WHAT TO PRODUCE – Word for word, print each line of the listing below; pictures stay out.
§
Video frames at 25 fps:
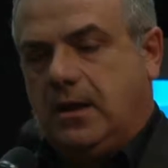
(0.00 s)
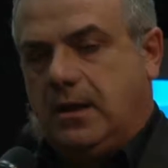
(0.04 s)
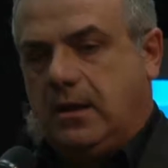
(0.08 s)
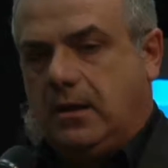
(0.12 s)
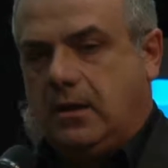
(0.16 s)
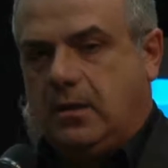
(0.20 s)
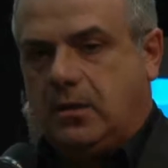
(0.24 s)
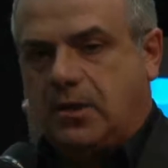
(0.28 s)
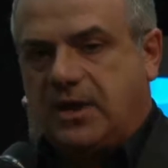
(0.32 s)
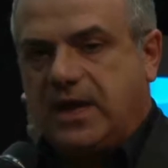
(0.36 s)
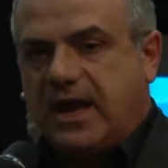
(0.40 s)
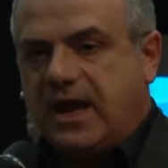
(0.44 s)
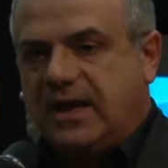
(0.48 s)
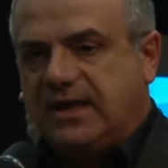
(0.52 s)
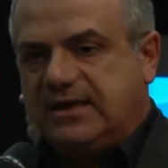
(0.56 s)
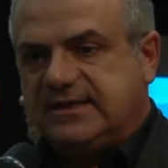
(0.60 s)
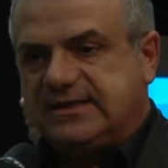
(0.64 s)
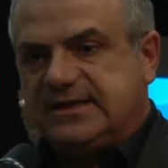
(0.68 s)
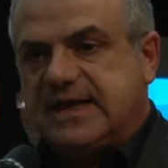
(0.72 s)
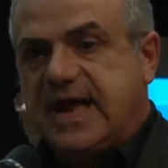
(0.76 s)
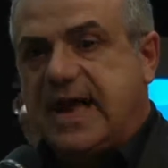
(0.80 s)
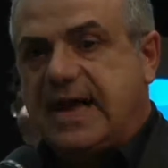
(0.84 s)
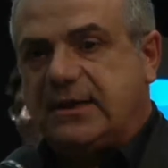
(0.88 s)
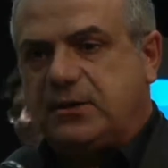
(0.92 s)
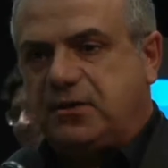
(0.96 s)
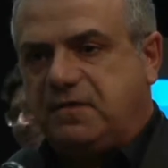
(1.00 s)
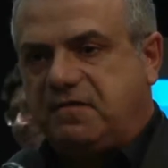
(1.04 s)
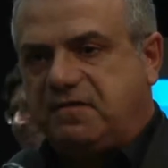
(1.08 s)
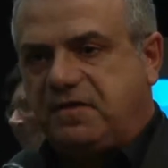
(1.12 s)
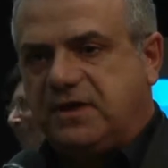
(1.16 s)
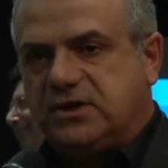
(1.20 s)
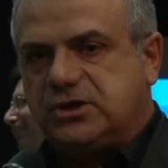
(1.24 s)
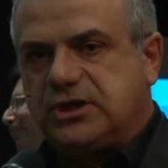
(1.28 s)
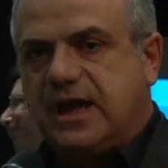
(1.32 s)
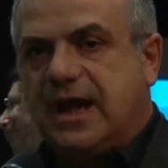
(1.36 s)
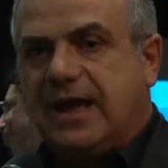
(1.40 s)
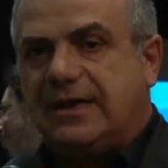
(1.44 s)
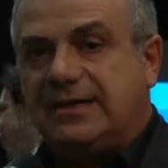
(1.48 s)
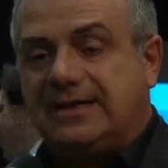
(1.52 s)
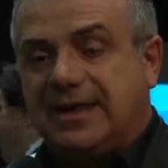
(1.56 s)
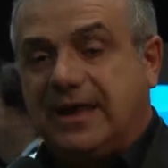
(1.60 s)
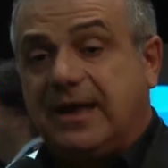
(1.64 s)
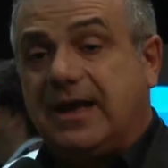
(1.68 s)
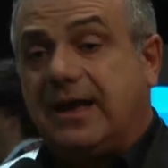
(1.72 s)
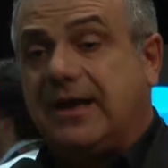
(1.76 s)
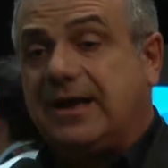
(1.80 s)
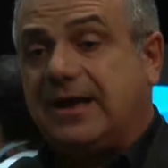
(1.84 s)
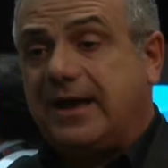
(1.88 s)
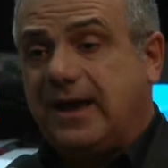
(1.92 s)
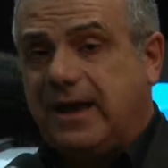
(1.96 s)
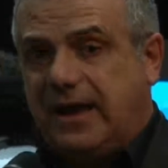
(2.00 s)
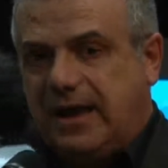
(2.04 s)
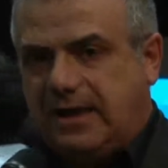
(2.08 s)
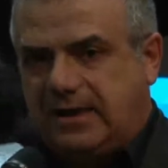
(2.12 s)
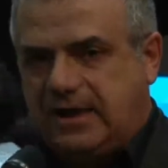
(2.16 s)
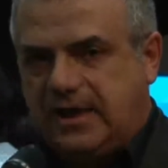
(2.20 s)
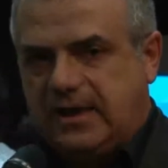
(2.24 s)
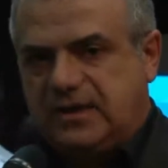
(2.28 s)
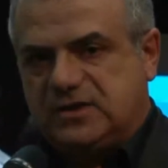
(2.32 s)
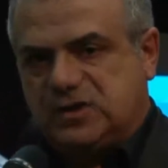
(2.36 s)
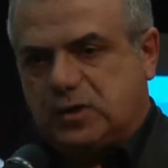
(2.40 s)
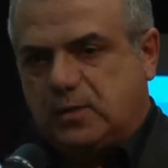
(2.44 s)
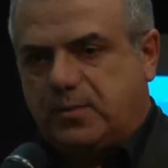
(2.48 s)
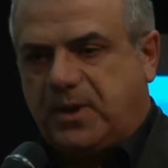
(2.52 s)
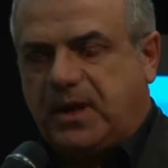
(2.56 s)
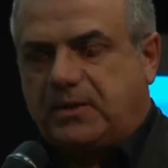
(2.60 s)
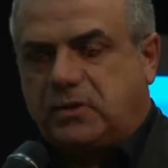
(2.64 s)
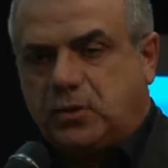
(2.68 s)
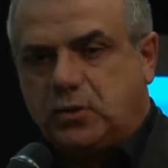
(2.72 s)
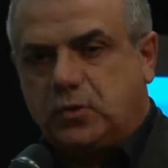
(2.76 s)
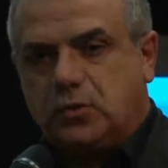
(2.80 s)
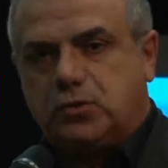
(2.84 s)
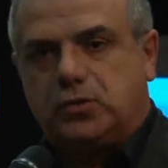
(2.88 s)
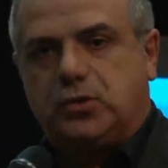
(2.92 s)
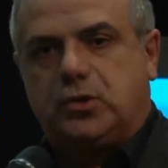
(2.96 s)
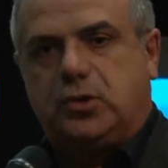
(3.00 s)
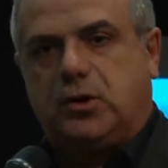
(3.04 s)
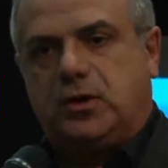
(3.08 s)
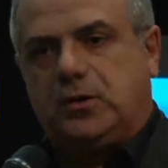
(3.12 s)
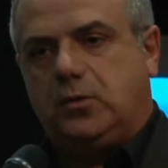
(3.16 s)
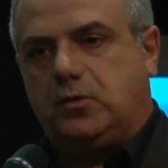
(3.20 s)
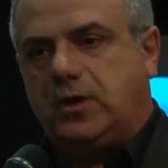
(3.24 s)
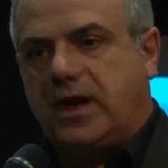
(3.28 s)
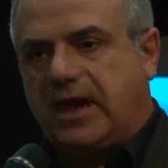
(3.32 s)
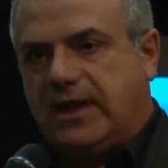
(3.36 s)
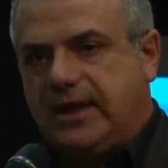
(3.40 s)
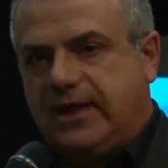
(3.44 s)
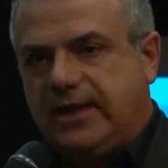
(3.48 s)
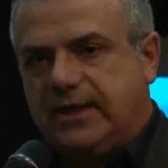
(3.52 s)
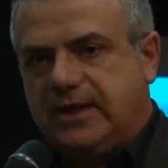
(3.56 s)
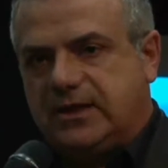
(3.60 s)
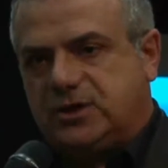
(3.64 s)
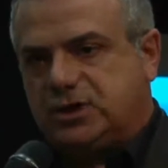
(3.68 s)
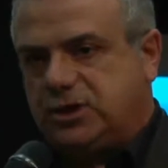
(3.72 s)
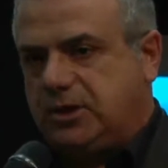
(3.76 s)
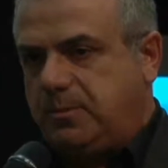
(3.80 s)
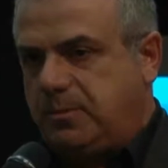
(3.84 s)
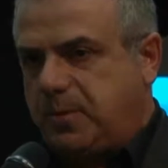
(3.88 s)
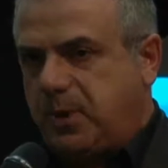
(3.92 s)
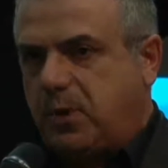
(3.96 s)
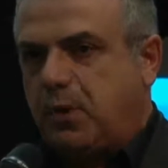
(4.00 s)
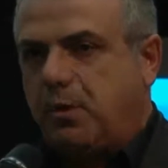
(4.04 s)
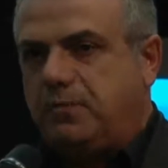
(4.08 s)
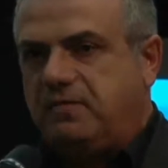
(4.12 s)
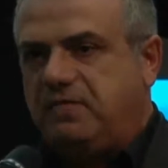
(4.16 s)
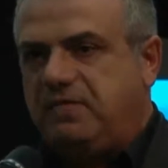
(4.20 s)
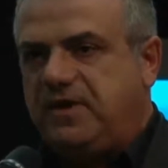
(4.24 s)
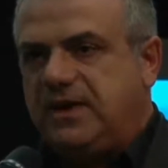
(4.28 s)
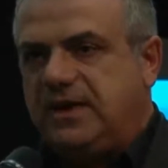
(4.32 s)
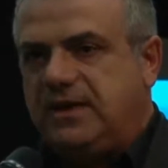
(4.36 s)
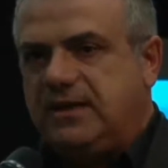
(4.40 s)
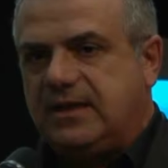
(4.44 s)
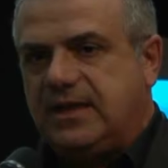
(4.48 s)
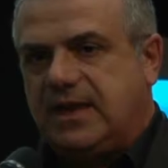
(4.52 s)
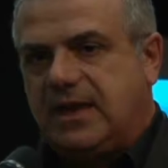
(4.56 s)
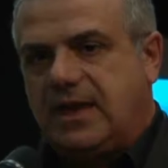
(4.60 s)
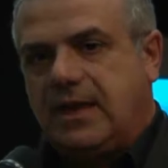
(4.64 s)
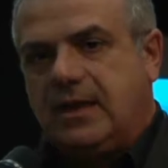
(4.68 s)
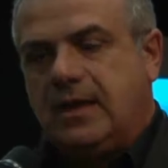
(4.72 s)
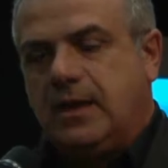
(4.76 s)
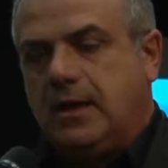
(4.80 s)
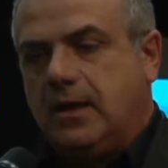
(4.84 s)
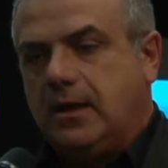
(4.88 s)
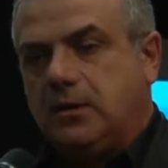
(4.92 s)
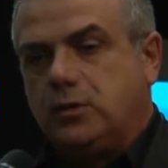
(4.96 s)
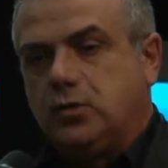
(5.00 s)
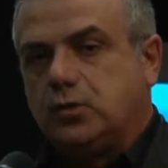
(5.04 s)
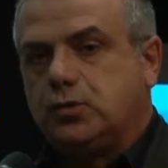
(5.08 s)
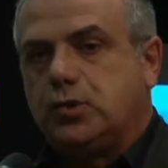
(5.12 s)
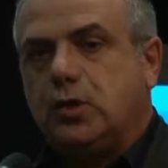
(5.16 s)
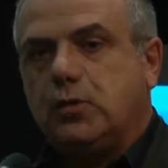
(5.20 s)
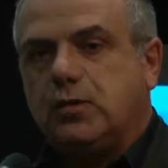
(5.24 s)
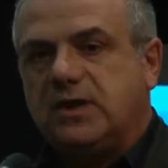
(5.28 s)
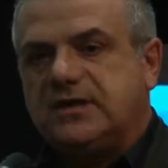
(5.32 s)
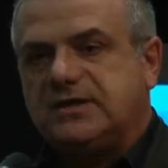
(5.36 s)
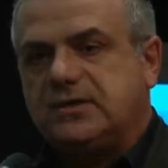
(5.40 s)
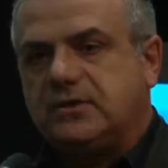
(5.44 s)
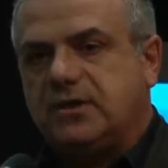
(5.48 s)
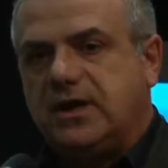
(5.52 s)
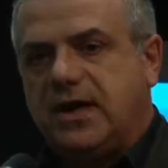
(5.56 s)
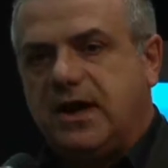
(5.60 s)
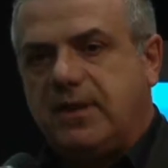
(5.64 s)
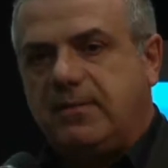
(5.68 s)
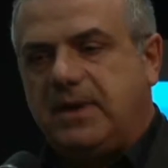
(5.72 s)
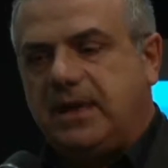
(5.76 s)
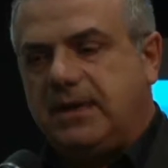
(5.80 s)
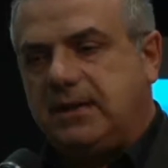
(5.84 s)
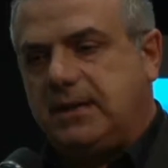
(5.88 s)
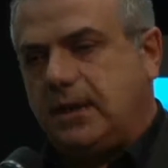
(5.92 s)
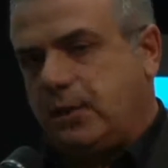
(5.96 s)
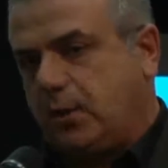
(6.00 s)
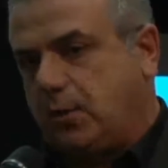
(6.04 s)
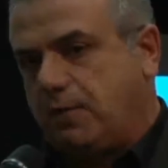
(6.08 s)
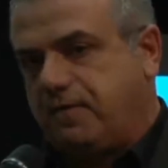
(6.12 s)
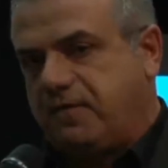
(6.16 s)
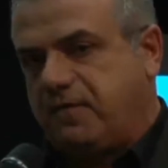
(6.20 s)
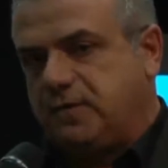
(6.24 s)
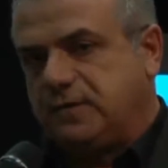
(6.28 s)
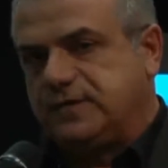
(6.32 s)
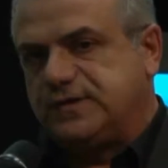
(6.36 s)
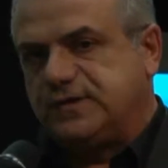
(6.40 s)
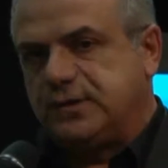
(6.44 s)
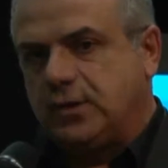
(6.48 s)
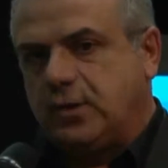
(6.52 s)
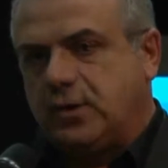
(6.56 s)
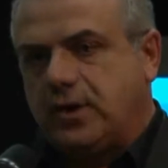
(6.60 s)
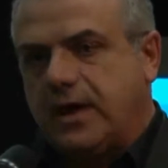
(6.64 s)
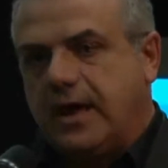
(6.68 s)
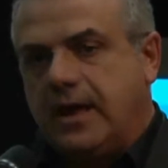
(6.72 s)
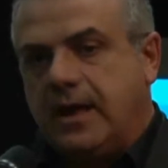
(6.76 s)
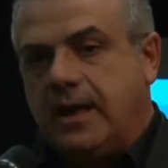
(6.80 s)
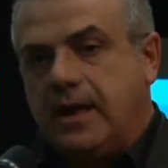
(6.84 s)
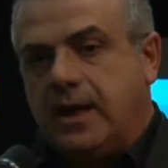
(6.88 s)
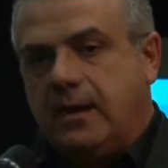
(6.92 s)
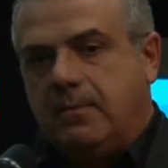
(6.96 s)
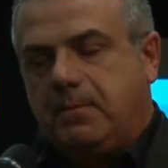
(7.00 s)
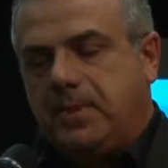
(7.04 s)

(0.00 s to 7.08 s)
organizzato, efficiente, che crede soprattutto in una leadership convinta, tutto questo chiaramente non funziona.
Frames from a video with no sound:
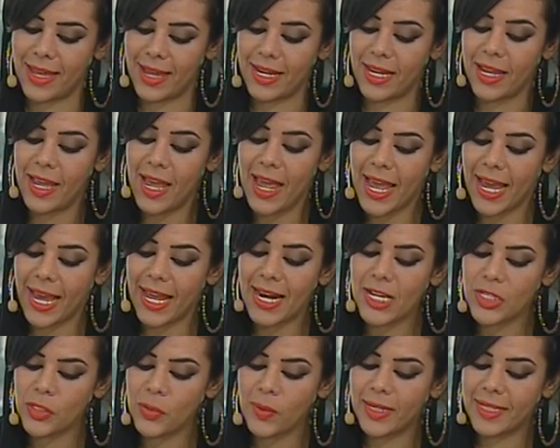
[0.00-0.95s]
ثاني
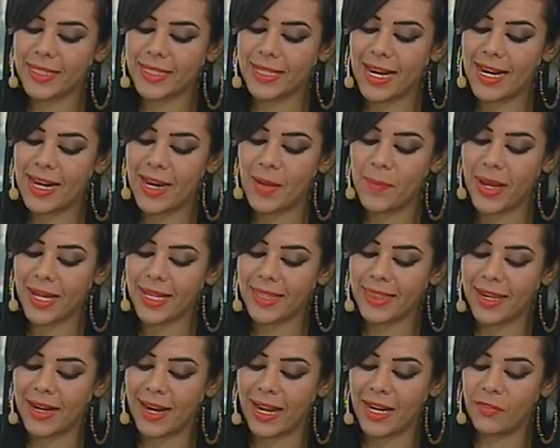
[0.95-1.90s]
خلينا شوي نتكلم
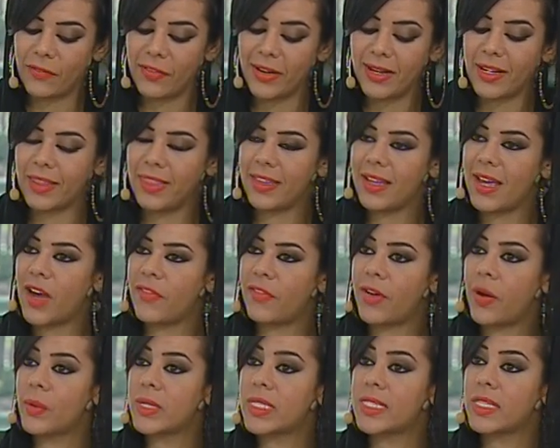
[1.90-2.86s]
ايضا عن فن
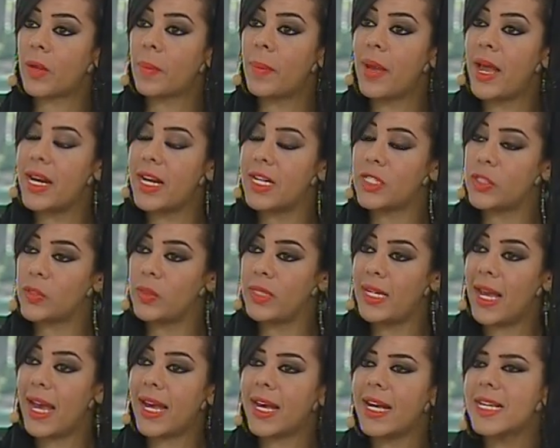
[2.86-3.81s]
الضيافه واستقبال
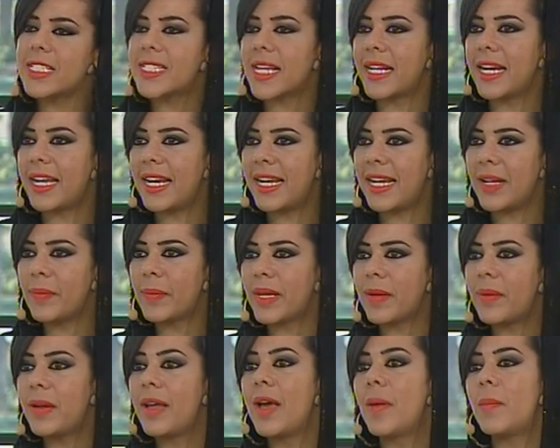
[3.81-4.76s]
السياح خاصه انه يمكن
§
EXERCISE RESPONSE –
Video frames at 25 fps:
(0.00 s)
(0.04 s)
(0.08 s)
(0.12 s)
(0.16 s)
(0.20 s)
(0.24 s)
(0.28 s)
(0.32 s)
(0.36 s)
(0.40 s)
(0.44 s)
(0.48 s)
(0.52 s)
(0.56 s)
(0.60 s)
(0.64 s)
(0.68 s)
(0.72 s)
(0.76 s)
(0.80 s)
(0.84 s)
(0.88 s)
(0.92 s)
(0.96 s)
(1.00 s)
(1.04 s)
(1.08 s)
(1.12 s)
(1.16 s)
(1.20 s)
(1.24 s)
(1.28 s)
(1.32 s)
(1.36 s)
(1.40 s)
(1.44 s)
(1.48 s)
(1.52 s)
(1.56 s)
(1.60 s)
(1.64 s)
(1.68 s)
(1.72 s)
(1.76 s)
(1.80 s)
(1.84 s)
(1.88 s)
(1.92 s)
(1.96 s)
(2.00 s)
(2.04 s)
(2.08 s)
(2.12 s)
(2.16 s)
(2.20 s)
(2.24 s)
(2.28 s)
(2.32 s)
(2.36 s)
(2.40 s)
(2.44 s)
(2.48 s)
(2.52 s)
(2.56 s)
(2.60 s)
(2.64 s)
(2.68 s)
(2.72 s)
(2.76 s)
(2.80 s)
(2.84 s)
(2.88 s)
(2.92 s)
(2.96 s)
(3.00 s)
(3.04 s)
(3.08 s)
(3.12 s)
(3.16 s)
(3.20 s)
(3.24 s)
(3.28 s)
(3.32 s)
(3.36 s)
(3.40 s)
(3.44 s)
(3.48 s)
(3.52 s)
(3.56 s)
(3.60 s)
(3.64 s)
(3.68 s)
(3.72 s)
(3.76 s)
(3.80 s)
(3.84 s)
(3.88 s)
(3.92 s)
(3.96 s)
(4.00 s)
(4.04 s)
(4.08 s)
(4.12 s)
(4.16 s)
(4.20 s)
(4.24 s)
(4.28 s)
(4.32 s)
(4.36 s)
(4.40 s)
(4.44 s)
(4.48 s)
(4.52 s)
(4.56 s)
(4.60 s)
(4.64 s)
(4.68 s)
(4.72 s)
(4.76 s)
(4.80 s)
(4.84 s)
(4.88 s)
(4.92 s)
(4.96 s)
(5.00 s)
(5.04 s)
(5.08 s)
(5.12 s)
(5.16 s)
(5.20 s)
(5.24 s)
(5.28 s)
(5.32 s)
(5.36 s)
(5.40 s)
(5.44 s)
(5.48 s)
(5.52 s)
(5.56 s)
(5.60 s)
(5.64 s)
(5.68 s)
(5.72 s)
(5.76 s)
(5.80 s)
(5.84 s)
(5.88 s)
(5.92 s)
(5.96 s)
(6.00 s)
(6.04 s)
(6.08 s)
(6.12 s)
(6.16 s)
(6.20 s)
(6.24 s)
(6.28 s)
(6.32 s)
(6.36 s)
(6.40 s)
(6.44 s)
(6.48 s)
(6.52 s)
(6.56 s)
(6.60 s)
(6.64 s)
(6.68 s)
(6.72 s)
(6.76 s)
(6.80 s)
(6.84 s)
(6.88 s)
(6.92 s)
(6.96 s)
(7.00 s)
(7.04 s)

(0.00 s to 7.08 s)
organizzato, efficiente, che crede soprattutto in una leadership convinta, tutto questo chiaramente non funziona.
Frames from a video with no sound:
[0.00-0.95s]
ثاني
[0.95-1.90s]
خلينا شوي نتكلم
[1.90-2.86s]
ايضا عن فن
[2.86-3.81s]
الضيافه واستقبال
[3.81-4.76s]
السياح خاصه انه يمكن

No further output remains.